◆ What you will do
Your answer should consist of the lines holding "speaker", copied from the material below.

◆ Excerpted records
################

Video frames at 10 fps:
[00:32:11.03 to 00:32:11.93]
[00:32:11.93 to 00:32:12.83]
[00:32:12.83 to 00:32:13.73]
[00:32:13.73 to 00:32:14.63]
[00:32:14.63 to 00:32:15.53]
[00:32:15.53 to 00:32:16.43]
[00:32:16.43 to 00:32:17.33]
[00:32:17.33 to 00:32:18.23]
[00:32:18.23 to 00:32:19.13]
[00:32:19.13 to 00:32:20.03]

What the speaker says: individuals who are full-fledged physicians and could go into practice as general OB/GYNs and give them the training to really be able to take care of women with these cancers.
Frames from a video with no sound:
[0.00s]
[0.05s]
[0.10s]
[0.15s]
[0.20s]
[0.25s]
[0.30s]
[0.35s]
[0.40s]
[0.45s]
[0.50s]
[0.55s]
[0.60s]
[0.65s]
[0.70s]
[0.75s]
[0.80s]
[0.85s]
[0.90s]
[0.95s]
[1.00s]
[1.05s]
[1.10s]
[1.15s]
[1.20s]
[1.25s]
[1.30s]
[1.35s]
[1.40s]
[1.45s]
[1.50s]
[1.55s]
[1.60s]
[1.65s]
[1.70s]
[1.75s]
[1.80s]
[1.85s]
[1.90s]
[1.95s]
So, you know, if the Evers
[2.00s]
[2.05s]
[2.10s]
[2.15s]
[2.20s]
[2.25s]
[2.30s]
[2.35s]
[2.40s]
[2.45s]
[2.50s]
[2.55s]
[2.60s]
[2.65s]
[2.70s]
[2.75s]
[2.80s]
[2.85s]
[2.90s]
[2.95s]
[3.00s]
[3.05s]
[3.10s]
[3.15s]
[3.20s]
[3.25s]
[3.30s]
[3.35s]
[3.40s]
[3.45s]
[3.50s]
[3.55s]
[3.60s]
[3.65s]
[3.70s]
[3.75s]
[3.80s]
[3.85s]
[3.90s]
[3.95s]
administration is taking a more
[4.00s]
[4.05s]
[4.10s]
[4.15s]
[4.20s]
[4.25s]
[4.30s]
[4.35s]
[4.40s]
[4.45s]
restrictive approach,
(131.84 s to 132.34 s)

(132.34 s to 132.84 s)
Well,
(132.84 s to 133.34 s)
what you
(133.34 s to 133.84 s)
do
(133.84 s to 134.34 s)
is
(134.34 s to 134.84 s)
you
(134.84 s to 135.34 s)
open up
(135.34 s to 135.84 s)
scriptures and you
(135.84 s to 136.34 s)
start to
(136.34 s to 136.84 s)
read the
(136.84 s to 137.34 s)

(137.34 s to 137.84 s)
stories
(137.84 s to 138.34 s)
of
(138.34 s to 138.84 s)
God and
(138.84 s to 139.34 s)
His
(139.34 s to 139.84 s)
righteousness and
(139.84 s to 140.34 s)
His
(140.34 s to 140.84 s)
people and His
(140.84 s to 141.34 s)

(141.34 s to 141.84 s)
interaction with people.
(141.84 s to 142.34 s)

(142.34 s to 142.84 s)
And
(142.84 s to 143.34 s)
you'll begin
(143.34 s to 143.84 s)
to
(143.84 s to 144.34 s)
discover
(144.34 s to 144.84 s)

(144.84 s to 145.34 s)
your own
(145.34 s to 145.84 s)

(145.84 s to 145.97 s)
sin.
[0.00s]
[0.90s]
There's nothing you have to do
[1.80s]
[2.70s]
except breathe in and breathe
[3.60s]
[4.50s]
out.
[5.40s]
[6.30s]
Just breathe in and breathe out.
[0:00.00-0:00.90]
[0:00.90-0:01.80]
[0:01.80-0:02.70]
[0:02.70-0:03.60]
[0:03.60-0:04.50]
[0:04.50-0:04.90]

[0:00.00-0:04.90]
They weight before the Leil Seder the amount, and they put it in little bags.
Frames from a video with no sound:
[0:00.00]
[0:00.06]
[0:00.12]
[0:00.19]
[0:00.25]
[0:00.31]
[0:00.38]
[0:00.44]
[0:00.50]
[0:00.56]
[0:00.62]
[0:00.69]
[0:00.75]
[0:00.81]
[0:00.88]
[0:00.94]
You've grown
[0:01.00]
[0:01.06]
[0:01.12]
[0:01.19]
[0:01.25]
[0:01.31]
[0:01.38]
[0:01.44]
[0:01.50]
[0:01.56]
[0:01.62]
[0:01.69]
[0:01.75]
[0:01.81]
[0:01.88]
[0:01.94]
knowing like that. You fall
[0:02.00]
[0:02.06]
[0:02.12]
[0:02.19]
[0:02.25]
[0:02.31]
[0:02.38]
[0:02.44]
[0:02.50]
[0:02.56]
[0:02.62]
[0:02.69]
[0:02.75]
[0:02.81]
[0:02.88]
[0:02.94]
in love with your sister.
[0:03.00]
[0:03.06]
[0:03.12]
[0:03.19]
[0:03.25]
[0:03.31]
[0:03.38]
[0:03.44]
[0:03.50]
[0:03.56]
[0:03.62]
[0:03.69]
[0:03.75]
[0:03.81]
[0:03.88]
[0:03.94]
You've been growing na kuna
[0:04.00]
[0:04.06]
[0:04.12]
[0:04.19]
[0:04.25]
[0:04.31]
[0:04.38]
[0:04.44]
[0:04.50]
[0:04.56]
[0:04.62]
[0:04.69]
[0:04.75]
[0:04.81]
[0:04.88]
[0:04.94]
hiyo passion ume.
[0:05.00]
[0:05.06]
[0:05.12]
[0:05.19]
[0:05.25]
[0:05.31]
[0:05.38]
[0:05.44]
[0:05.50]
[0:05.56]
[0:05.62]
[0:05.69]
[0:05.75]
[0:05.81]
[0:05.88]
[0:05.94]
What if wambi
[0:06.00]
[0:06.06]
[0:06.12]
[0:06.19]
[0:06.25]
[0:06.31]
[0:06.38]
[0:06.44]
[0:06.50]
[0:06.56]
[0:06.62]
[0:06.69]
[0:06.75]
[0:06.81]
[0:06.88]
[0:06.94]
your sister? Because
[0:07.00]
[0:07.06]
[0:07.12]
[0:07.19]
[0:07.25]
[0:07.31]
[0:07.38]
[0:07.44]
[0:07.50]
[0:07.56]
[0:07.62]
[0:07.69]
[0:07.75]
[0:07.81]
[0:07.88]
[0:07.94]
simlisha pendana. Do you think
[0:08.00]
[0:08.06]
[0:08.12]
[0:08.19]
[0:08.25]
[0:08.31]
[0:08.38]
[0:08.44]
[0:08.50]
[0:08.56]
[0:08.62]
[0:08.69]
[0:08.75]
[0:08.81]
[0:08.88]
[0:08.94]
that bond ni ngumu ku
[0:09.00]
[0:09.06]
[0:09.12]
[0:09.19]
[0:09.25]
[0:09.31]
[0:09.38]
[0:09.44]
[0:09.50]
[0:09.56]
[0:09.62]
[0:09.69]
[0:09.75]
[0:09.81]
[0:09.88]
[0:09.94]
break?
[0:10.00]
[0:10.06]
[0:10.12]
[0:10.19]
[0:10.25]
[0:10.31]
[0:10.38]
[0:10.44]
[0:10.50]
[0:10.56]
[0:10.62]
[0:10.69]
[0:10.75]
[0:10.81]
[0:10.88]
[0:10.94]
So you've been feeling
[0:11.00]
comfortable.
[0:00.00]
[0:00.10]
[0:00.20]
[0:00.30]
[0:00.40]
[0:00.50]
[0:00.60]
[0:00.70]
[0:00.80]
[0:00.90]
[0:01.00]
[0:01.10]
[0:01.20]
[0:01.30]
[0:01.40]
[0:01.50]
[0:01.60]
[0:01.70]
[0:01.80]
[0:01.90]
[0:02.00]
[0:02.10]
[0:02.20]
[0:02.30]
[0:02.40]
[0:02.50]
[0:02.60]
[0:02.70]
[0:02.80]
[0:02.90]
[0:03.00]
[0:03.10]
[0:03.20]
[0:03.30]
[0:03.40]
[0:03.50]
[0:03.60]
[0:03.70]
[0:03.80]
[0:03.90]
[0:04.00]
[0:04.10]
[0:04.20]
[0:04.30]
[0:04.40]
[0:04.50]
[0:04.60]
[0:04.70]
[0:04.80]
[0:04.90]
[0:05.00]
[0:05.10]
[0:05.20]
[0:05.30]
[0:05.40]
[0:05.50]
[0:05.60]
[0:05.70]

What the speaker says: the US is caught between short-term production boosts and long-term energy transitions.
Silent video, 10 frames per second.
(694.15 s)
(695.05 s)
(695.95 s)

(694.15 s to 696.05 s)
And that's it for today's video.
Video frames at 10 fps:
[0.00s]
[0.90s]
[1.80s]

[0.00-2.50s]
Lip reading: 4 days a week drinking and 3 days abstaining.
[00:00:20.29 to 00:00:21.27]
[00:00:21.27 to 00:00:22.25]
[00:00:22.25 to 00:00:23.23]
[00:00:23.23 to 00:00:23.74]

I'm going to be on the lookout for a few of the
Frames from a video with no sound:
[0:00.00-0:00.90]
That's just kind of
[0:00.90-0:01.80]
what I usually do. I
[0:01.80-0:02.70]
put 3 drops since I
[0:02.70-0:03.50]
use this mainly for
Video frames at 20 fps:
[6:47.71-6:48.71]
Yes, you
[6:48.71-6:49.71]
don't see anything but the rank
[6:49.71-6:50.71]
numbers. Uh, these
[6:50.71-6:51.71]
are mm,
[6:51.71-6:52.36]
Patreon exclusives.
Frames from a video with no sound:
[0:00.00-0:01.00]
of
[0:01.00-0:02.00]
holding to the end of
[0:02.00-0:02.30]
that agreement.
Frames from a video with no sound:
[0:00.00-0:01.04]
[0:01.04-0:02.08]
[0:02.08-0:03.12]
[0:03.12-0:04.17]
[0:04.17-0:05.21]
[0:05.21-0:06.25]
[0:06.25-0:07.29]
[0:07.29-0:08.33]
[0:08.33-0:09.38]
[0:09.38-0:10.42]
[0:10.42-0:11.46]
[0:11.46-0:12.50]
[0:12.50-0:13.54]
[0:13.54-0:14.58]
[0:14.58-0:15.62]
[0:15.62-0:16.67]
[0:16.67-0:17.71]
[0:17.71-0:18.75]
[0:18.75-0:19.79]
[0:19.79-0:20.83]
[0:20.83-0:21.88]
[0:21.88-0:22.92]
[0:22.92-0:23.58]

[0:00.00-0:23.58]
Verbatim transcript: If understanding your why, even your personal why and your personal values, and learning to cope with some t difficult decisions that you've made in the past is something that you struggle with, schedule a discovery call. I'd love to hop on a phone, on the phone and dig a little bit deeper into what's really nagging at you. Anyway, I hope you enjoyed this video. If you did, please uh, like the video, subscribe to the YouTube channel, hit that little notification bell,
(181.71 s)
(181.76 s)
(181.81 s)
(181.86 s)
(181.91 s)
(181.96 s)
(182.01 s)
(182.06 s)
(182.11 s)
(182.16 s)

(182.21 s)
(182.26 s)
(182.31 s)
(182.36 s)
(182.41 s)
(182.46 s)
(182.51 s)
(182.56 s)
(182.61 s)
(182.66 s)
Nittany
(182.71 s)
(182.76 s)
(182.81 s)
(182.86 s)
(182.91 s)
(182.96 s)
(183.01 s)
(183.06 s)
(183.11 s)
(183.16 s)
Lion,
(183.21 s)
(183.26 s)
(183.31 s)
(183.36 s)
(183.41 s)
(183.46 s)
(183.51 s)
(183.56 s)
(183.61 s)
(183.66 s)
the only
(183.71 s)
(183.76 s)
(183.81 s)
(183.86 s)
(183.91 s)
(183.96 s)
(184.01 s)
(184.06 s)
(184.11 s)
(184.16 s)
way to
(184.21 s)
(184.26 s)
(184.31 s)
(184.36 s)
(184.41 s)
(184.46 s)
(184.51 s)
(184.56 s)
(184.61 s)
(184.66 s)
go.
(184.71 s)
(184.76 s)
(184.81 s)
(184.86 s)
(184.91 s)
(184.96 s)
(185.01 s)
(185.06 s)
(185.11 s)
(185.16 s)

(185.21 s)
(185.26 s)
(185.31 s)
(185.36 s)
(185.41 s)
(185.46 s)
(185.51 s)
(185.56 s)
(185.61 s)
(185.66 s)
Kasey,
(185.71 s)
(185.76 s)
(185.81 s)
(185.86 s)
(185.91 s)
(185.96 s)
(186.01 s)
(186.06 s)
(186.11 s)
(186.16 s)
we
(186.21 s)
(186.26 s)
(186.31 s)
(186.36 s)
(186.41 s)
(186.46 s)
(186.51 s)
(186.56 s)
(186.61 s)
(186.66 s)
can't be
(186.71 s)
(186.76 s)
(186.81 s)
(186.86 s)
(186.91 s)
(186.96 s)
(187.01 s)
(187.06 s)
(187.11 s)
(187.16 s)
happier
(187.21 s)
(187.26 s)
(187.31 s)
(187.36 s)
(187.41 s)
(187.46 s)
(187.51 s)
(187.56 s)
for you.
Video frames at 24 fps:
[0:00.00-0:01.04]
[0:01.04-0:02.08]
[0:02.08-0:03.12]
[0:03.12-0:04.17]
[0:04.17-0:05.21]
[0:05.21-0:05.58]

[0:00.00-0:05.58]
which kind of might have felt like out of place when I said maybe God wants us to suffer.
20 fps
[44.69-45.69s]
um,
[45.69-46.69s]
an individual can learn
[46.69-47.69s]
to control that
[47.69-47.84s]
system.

################

◆ Result of the exercise
What the speaker says: individuals who are full-fledged physicians and could go into practice as general OB/GYNs and give them the training to really be able to take care of women with these cancers.
What the speaker says: the US is caught between short-term production boosts and long-term energy transitions.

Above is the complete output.